WHAT TO PRODUCE:
Starting at the line that holds "[0:01.00-0:02.00]", reproduce each line exactly up to and including the last line of the records below. Pictures stay out.

[Opening TASK INPUTS section]

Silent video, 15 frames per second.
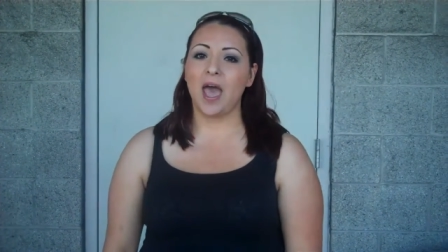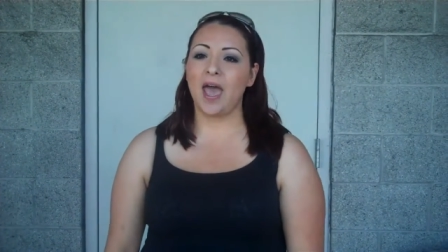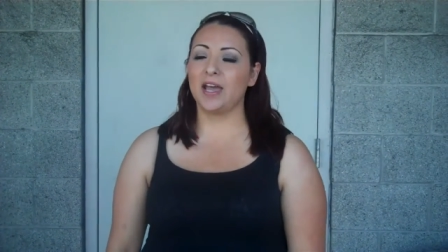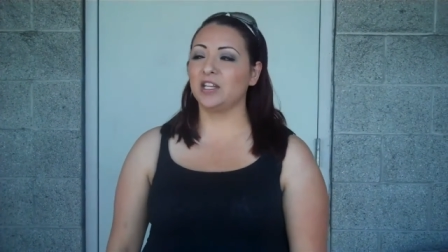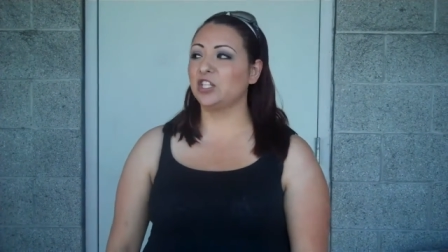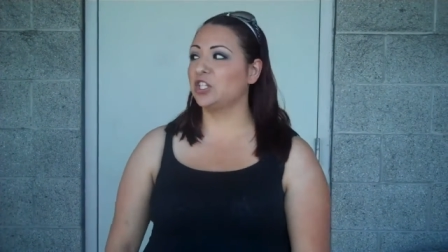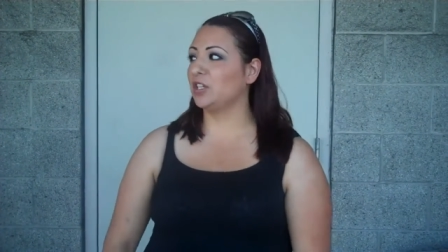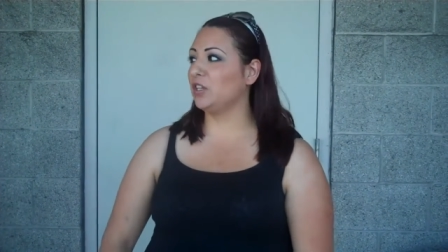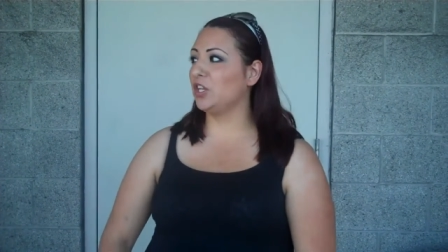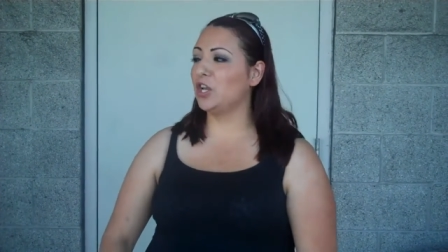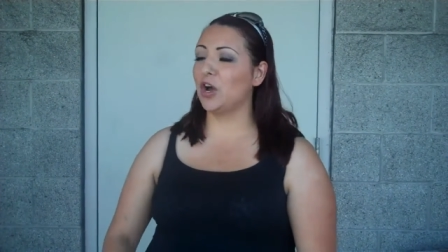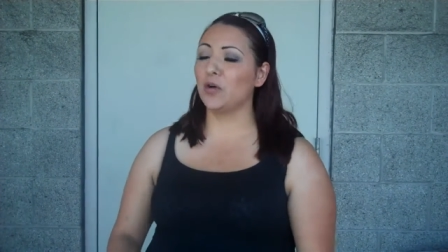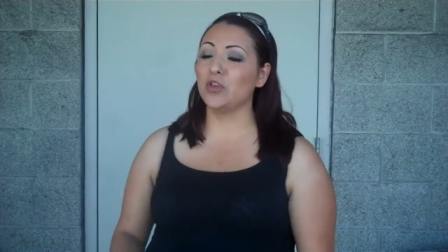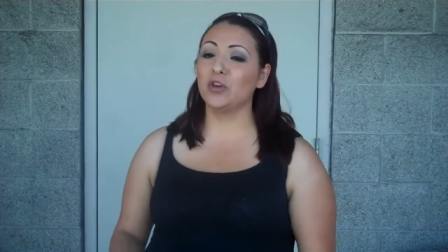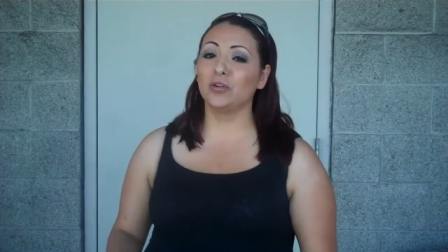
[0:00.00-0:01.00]
and
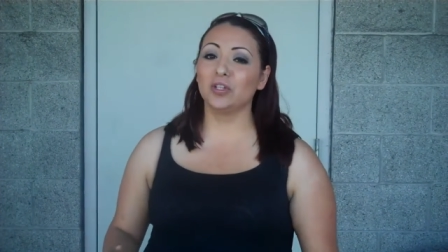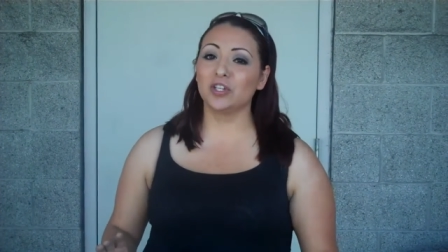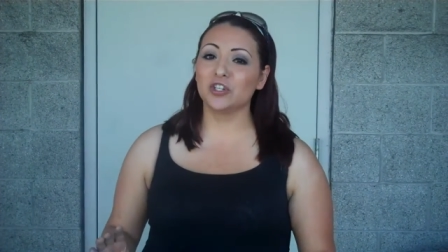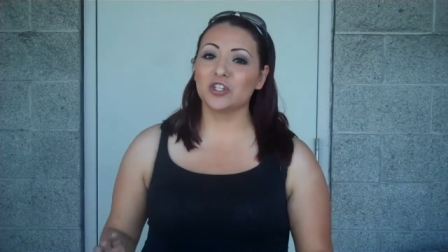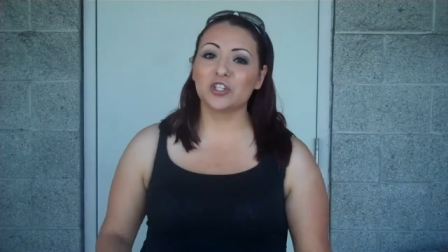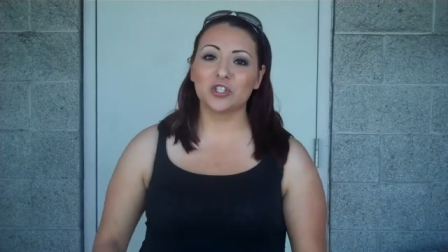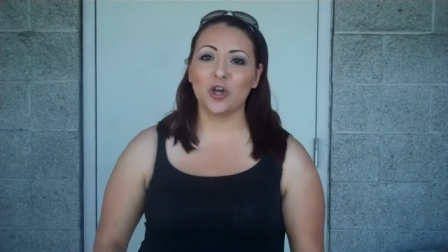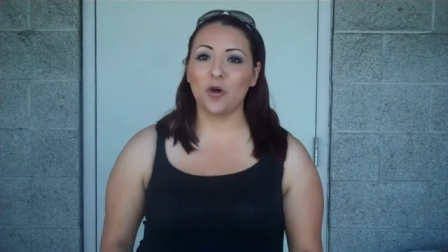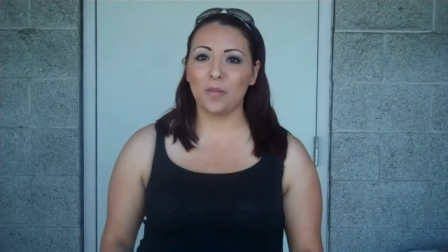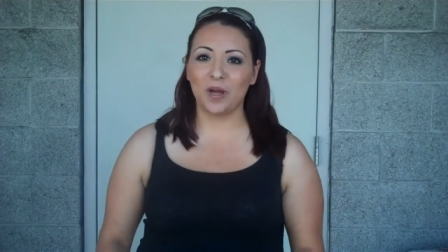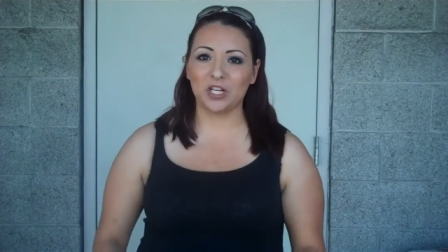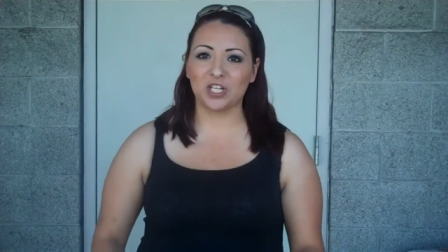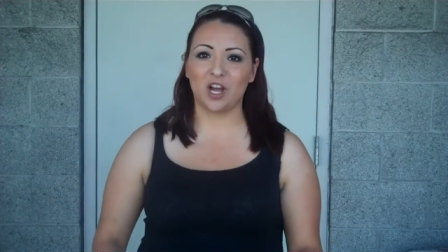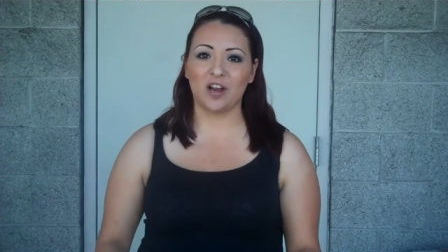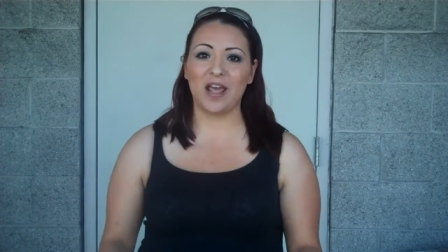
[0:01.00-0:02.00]
you know you'll learn so
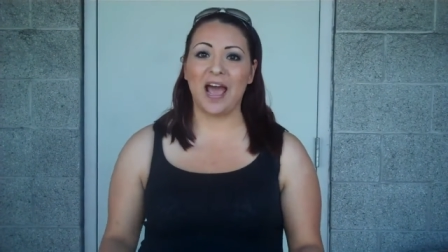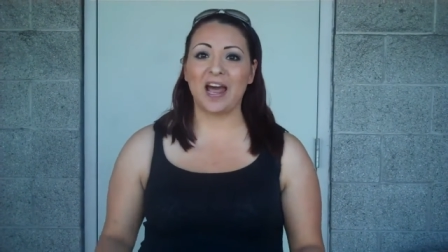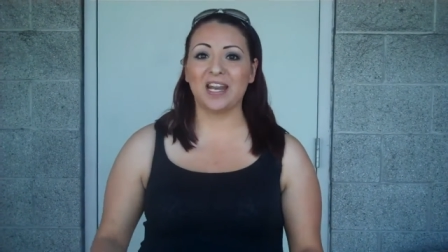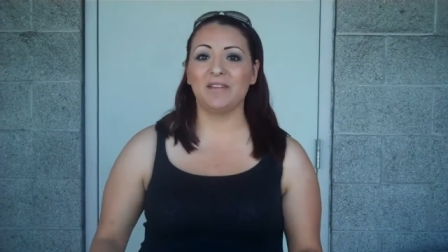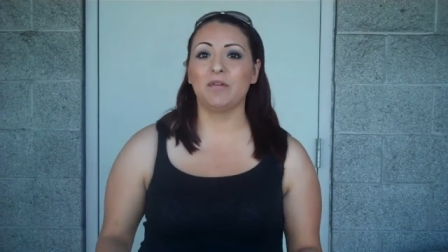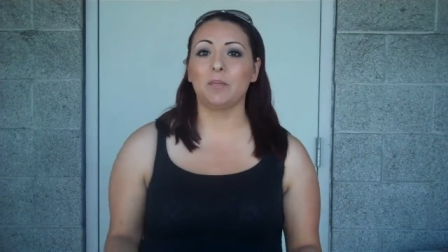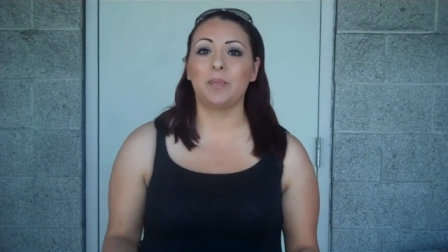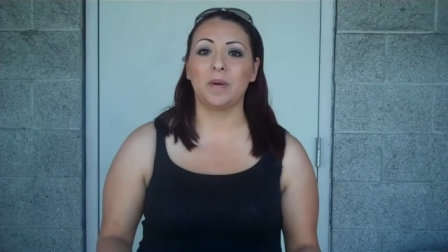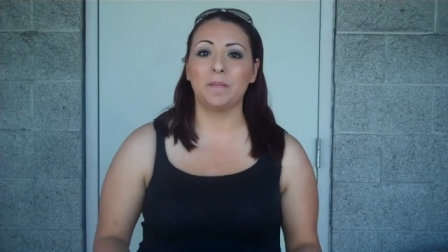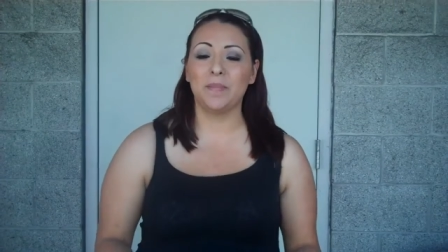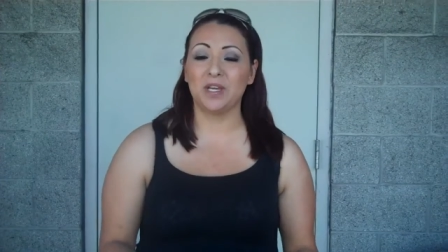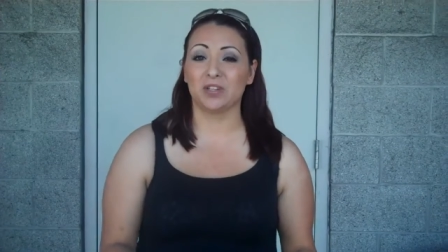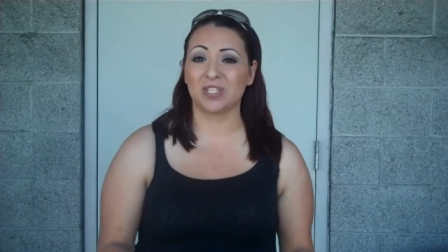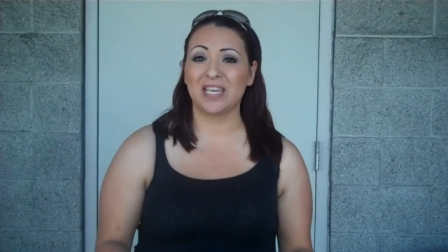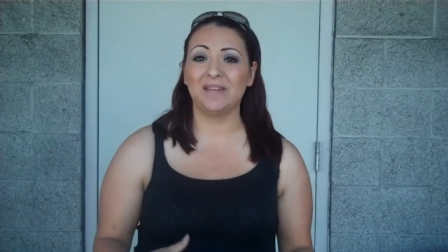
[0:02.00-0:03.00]
much on how to even put
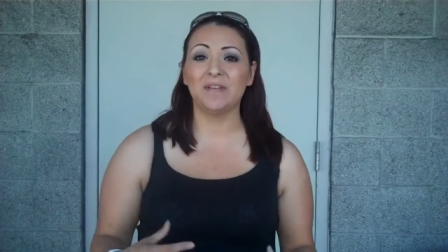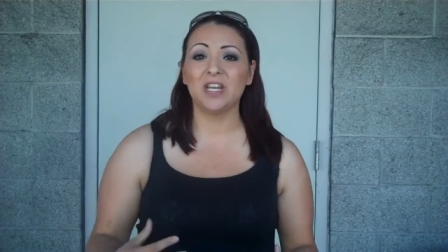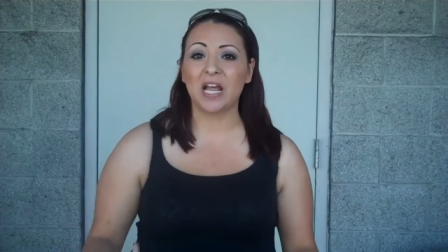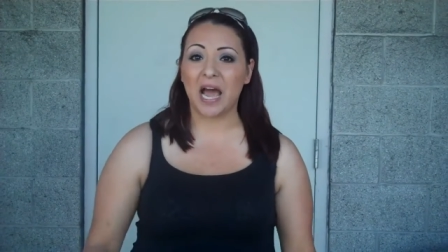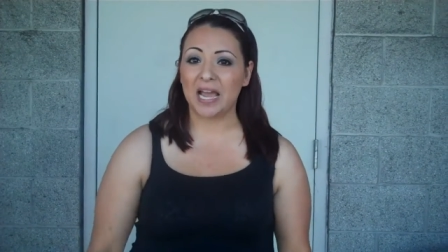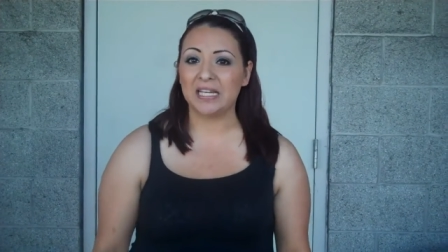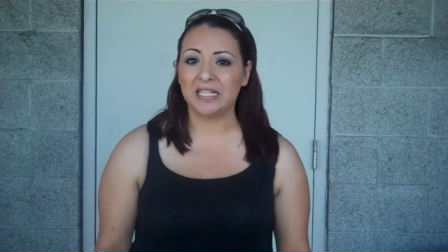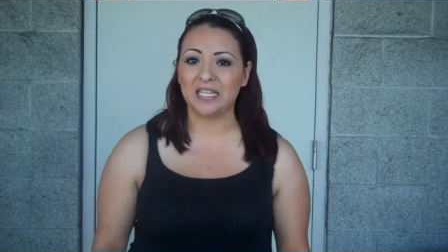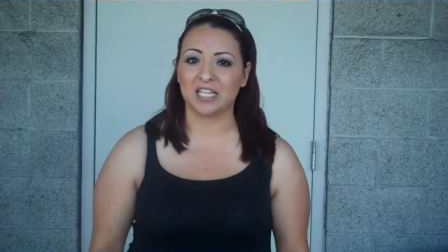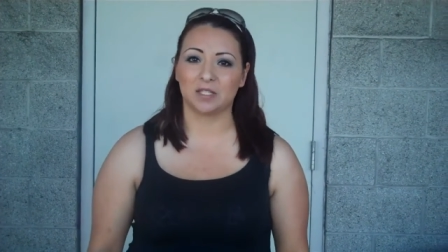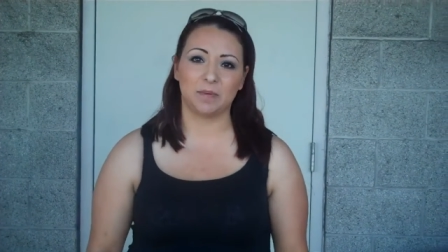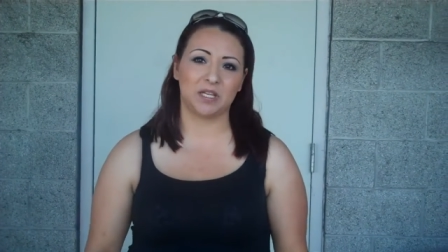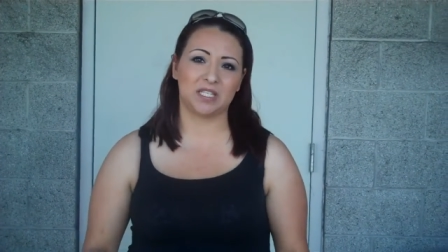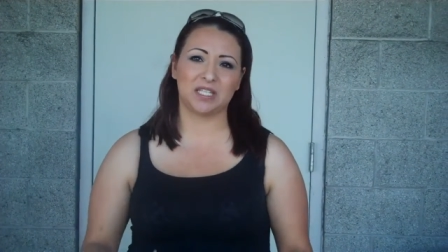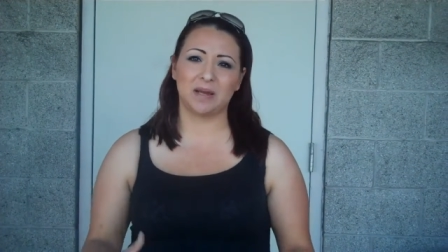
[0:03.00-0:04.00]
meals even
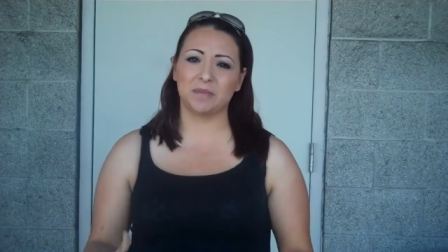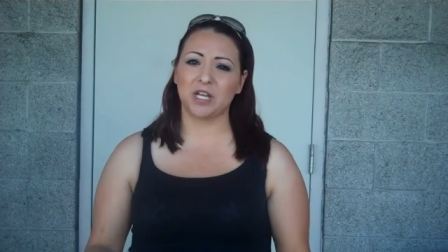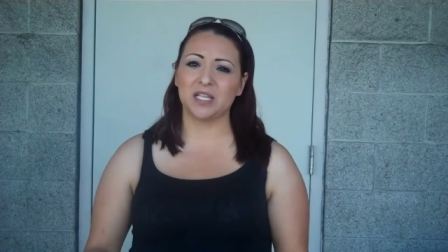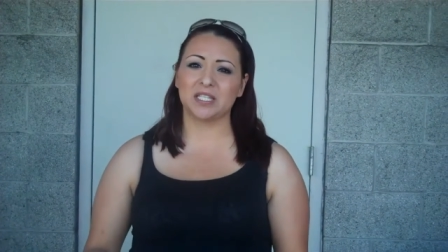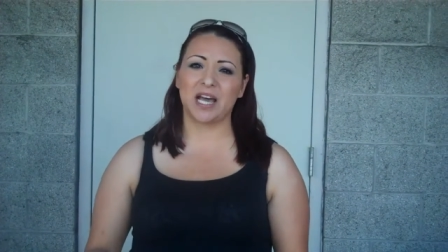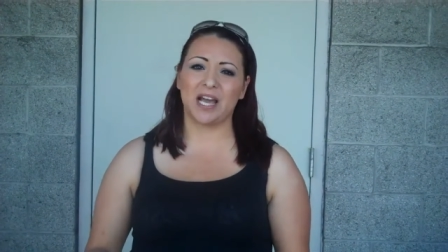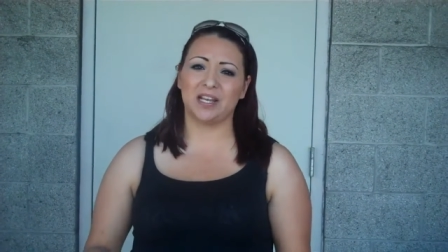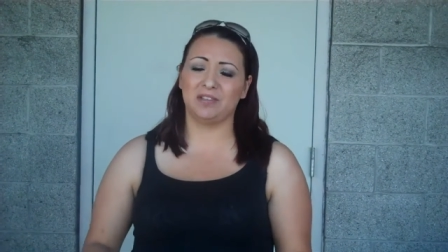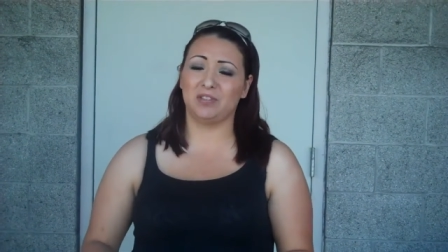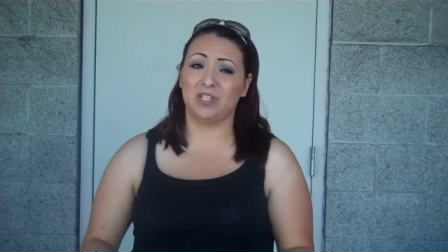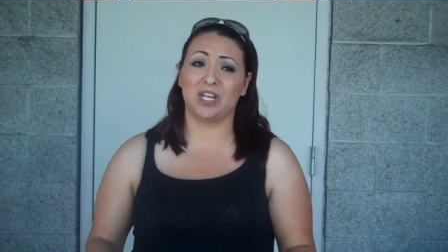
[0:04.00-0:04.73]
ideas because sometimes i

[Closing TASK INPUTS section]

SOLUTION:
[0:01.00-0:02.00]
you know you'll learn so
[0:02.00-0:03.00]
much on how to even put
[0:03.00-0:04.00]
meals even
[0:04.00-0:04.73]
ideas because sometimes i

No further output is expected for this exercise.